Saint Agnes Healthcare, Baltimore, MD, USA.
Ciccarone Center for the Prevention of Cardiovascular Disease, Johns Hopkins School of Medicine, Baltimore, MD, USA.
Atherosclerosis. 2018 Jun;273:45-52. doi: 10.1016/j.atherosclerosis.2018.04.004. Epub 2018 Apr 6.
BACKGROUND AND AIMS: Left-sided valvular calcification is associated with cardiovascular disease (CVD) morbidity and mortality. Resting heart rate (RHR) may influence valvular calcium progression through shear stress. Whether RHR, an established CVD risk factor, is associated with valvular calcium progression is unknown. We assessed whether RHR predicts incidence and progression of mitral annular calcium (MAC) and aortic valve calcium (AVC) in a community-based cohort free of CVD at baseline. METHODS: RHR was obtained from baseline electrocardiograms of 5498 MESA participants. MAC and AVC were quantified using Agatston scoring from cardiac computed tomography scans obtained at baseline and at a second examination during follow-up. We examined associations of RHR with incident MAC/AVC and annual change in MAC/AVC scores, after adjusting for demographics, CVD risk factors, physical activity, and atrioventricular nodal blocker use. RESULTS: At baseline, participants had mean age of 62 ± 10 years and mean RHR of 63 ± 10 bpm; 12.3% and 8.9% had prevalent AVC and MAC, respectively. Over a median of 2.3 years, 4.1% and 4.5% developed incident AVC and MAC, respectively. Each 10 bpm higher RHR was significantly associated with incident MAC [Risk Ratio 1.17 (95% CI 1.03-1.34)], but not incident AVC. However, RHR was associated with AVC progression [β = 1.62 (0.45-2.80) Agatston units/year for every 10 bpm increment], but not MAC progression. CONCLUSIONS: Higher RHR was associated with MAC incidence and AVC progression, independent of traditional CVD risk factors. Future studies are needed to determine whether modification of RHR through lifestyle or pharmacologic interventions can reduce valvular calcium incidence or progression.

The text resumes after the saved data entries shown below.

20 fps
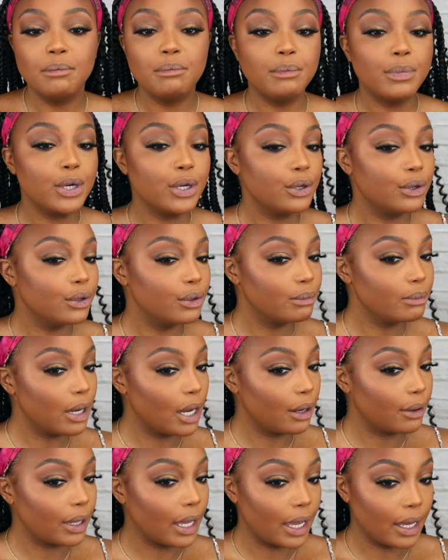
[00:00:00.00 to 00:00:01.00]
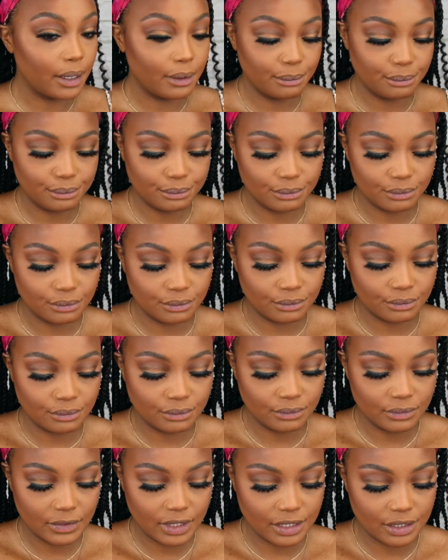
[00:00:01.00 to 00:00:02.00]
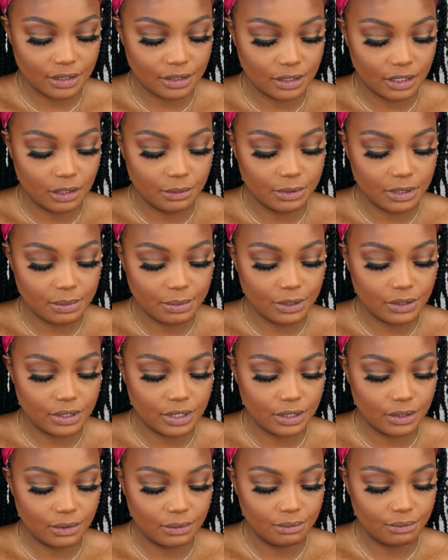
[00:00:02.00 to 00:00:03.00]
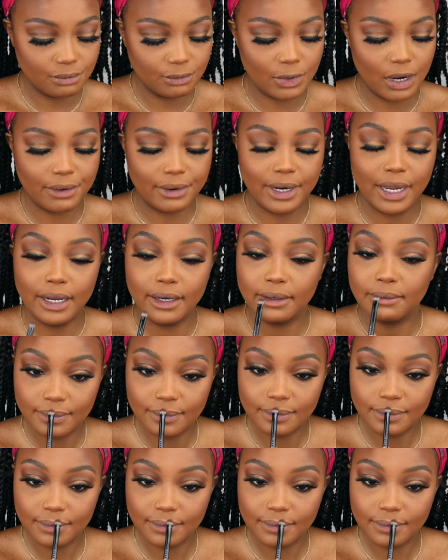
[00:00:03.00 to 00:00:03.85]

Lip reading: Boom. Okay. Let's do a Cupid's bow too while we're at it.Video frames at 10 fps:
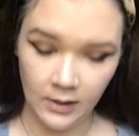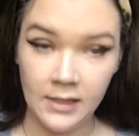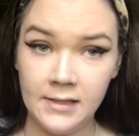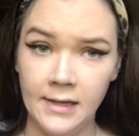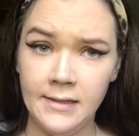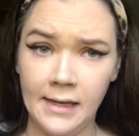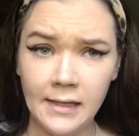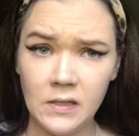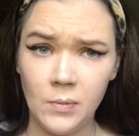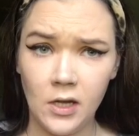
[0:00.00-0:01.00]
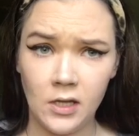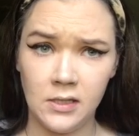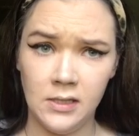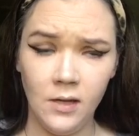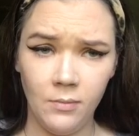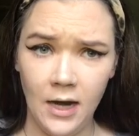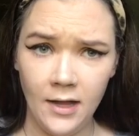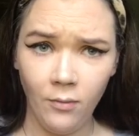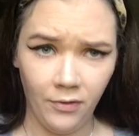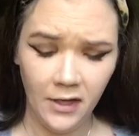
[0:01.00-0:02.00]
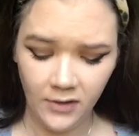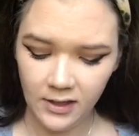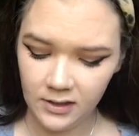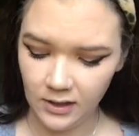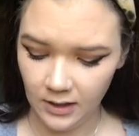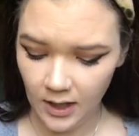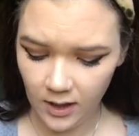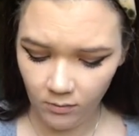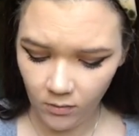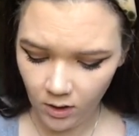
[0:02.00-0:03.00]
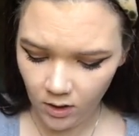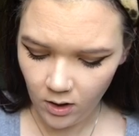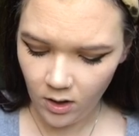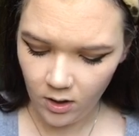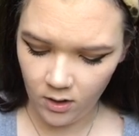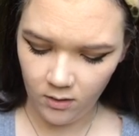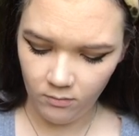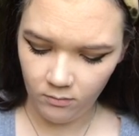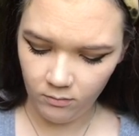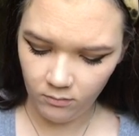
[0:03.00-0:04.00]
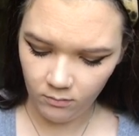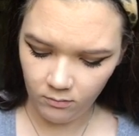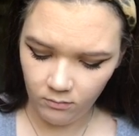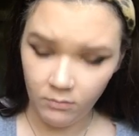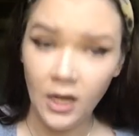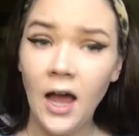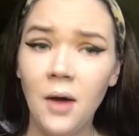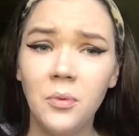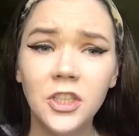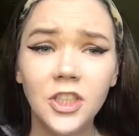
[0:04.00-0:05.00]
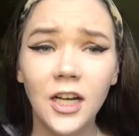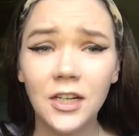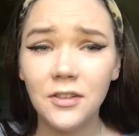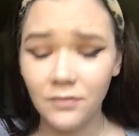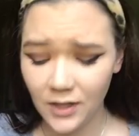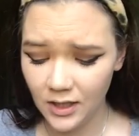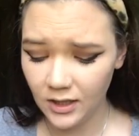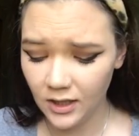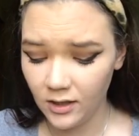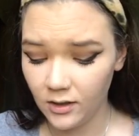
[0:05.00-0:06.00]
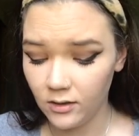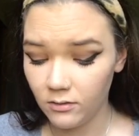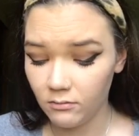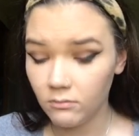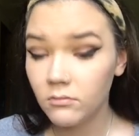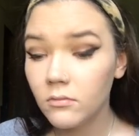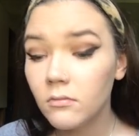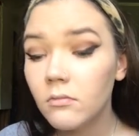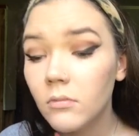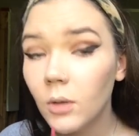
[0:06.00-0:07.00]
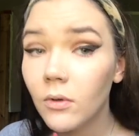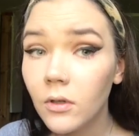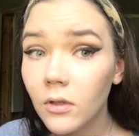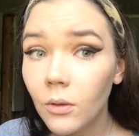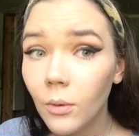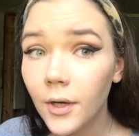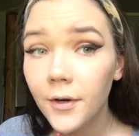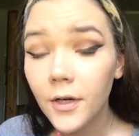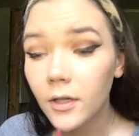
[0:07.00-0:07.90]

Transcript: it says It's Beyond Zip, but I don't think that's the name. But I wish I could find it. But we're gonna wear it.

背景与目的:左心瓣膜钙化与心血管疾病(CVD)发病率和死亡率相关。静息心率(RHR)可能通过剪切力影响瓣膜钙的进展。RHR 是否与瓣膜钙进展相关,而 RHR 是已确立的 CVD 风险因素,目前尚不清楚。我们评估了 RHR 是否可预测基线时无 CVD 的社区队列中二尖瓣环钙(MAC)和主动脉瓣钙(AVC)的发生率和进展情况。 方法:从 5498 名 MESA 参与者的基线心电图中获取 RHR。使用基线和随访期间的第二次心脏计算机断层扫描(CT)检查中的 Agatston 评分来量化 MAC 和 AVC。我们调整了人口统计学、CVD 风险因素、体力活动和房室结阻滞剂的使用后,检查了 RHR 与 MAC/AVC 新发事件和 MAC/AVC 评分的年变化之间的关联。 结果:基线时,参与者的平均年龄为 62±10 岁,平均 RHR 为 63±10 bpm;分别有 12.3%和 8.9%的人存在先前的 AVC 和 MAC。在中位数为 2.3 年的随访期间,分别有 4.1%和 4.5%的人新发 AVC 和 MAC。RHR 每增加 10 bpm,MAC 新发事件的风险比为 1.17(95%CI 1.03-1.34),具有显著统计学意义,但与 AVC 新发事件无关。然而,RHR 与 AVC 进展相关(每增加 10 bpm,Agatston 单位增加 1.62(0.45-2.80)),但与 MAC 进展无关。 结论:较高的 RHR 与 MAC 发生率和 AVC 进展相关,独立于传统 CVD 风险因素。需要进一步的研究来确定通过生活方式或药物干预来降低 RHR 是否可以降低瓣膜钙的发生率或进展。